Enfin, pour que rien ne manquât à l’aspect monumental de cette étrange salle de spectacle, on avait revêtu l’extérieur d’un décor simulant des pierres de taille et des ornements d’architecture.
La vue de cette machine, enflammant mon imagination, m’inspira un de ces rêves comme peut en concevoir une tête de vingt ans; véritable château en Espagne qui fut longtemps le but de mon ambition mais que la Providence ne me permit pas de réaliser.
Je me voyais en perspective possesseur d’une voiture semblable, mais un peu plus petite, en raison du genre d’exhibition que je me proposais d’y faire.
Ici, je me trouve forcé d’ouvrir une parenthèse pour donner une explication que je crois nécessaire. J’ai tant parlé de prestidigitation, que l’on pourrait penser, d’après ce qui précède, que j’avais complétement abandonné mes idées sur la mécanique. Loin de là, j’étais plus que jamais passionné pour cette science; seulement, depuis que l’amour du merveilleux s’était emparé de mon esprit, j’en avais modifié les applications. Ne rêvant plus que prestiges, je les cherchais aussi dans mon art favori, sous formes d’automates, que je me proposais de mettre tôt ou tard à exécution.
Je me voyais donc possesseur d’une voiture munie d’une scène, où je faisais, en imagination, fonctionner les machines que j’avais inventées et exécutées moi-même.
Je m’y réservais, pour mon domicile privé, une petite pièce, dont je pouvais faire à ma volonté, ainsi que Torrini, une salle à manger, un salon ou une chambre à coucher. Là, j’avais en outre un établi, des outils de mécanicien, un atelier complet, enfin, puis je voyageais de ville en ville, à bien petites journées, il est vrai, mais je charmais l’ennui de la route par le travail. Quel plaisir, aussi, je me promettais de marcher à pied, quand l’envie m’en prendrait, et de m’arrêter pour visiter les lieux intéressants! Je ne voulais rien moins que parcourir la France, l’Europe, le monde peut-être, en récoltant partout honneur, plaisir et profit.
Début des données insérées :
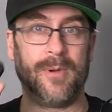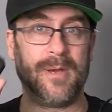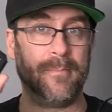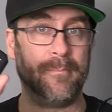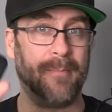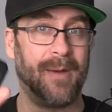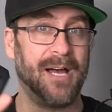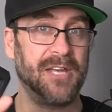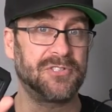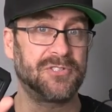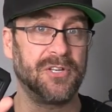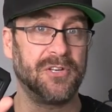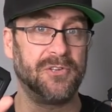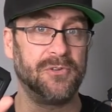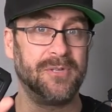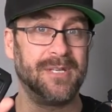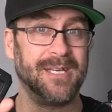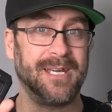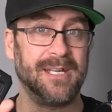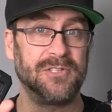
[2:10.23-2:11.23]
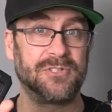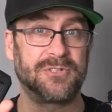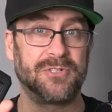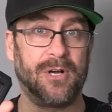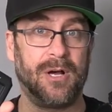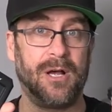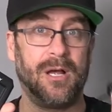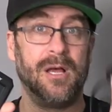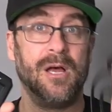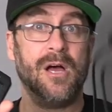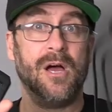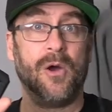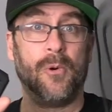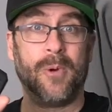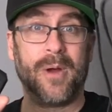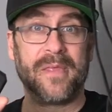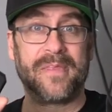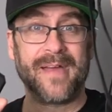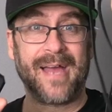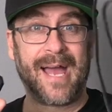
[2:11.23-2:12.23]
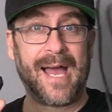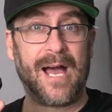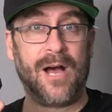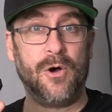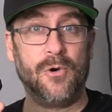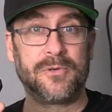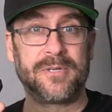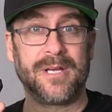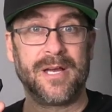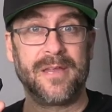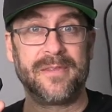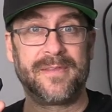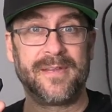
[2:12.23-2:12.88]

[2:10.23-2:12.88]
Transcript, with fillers: We must do the install withoutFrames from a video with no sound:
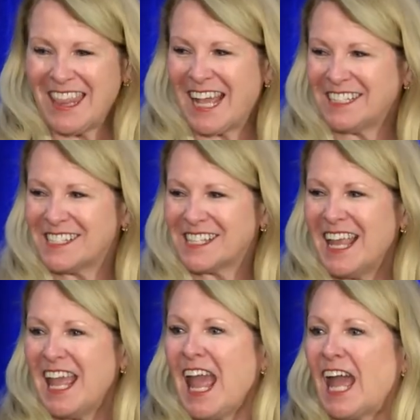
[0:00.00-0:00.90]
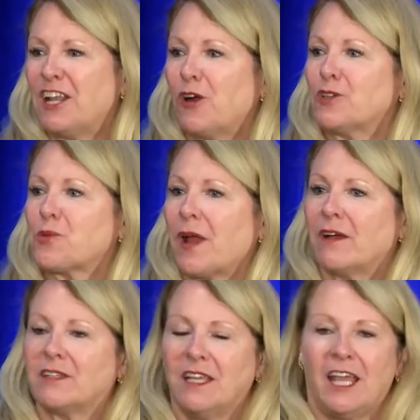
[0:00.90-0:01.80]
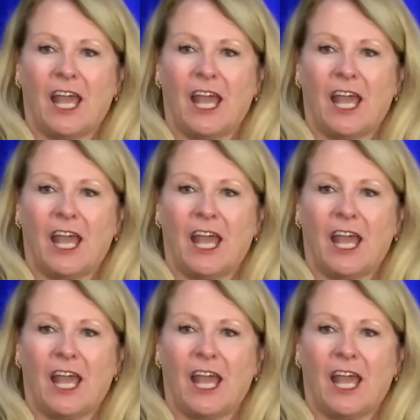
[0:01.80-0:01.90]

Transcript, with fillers: and that's his, and he goes around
Au milieu de ces riantes pensées, je ne tardai pas à voir renaître mes forces et ma santé, et je pus espérer que Torrini me permettrait bientôt d’assister à une de ses représentations. Il ne tarda pas, en effet, à m’en faire l’agréable surprise.
Un soir, m’aidant à descendre, il me conduisit jusqu’à son théâtre, et m’installa sur le premier banc de places, qu’il décorait pompeusement du titre de stalles.
J’étais le premier, l’heure d’entrée pour le public n’ayant pas encore sonné. Torrini me laissa pour aller terminer les apprêts de sa séance, et, dès que je fus seul, je me recueillis, afin de pouvoir mieux savourer mon bonheur, car cette séance, la première de ce genre à laquelle j’allais assister, devait être une fête, je dirai plus, une véritable solennité pour moi.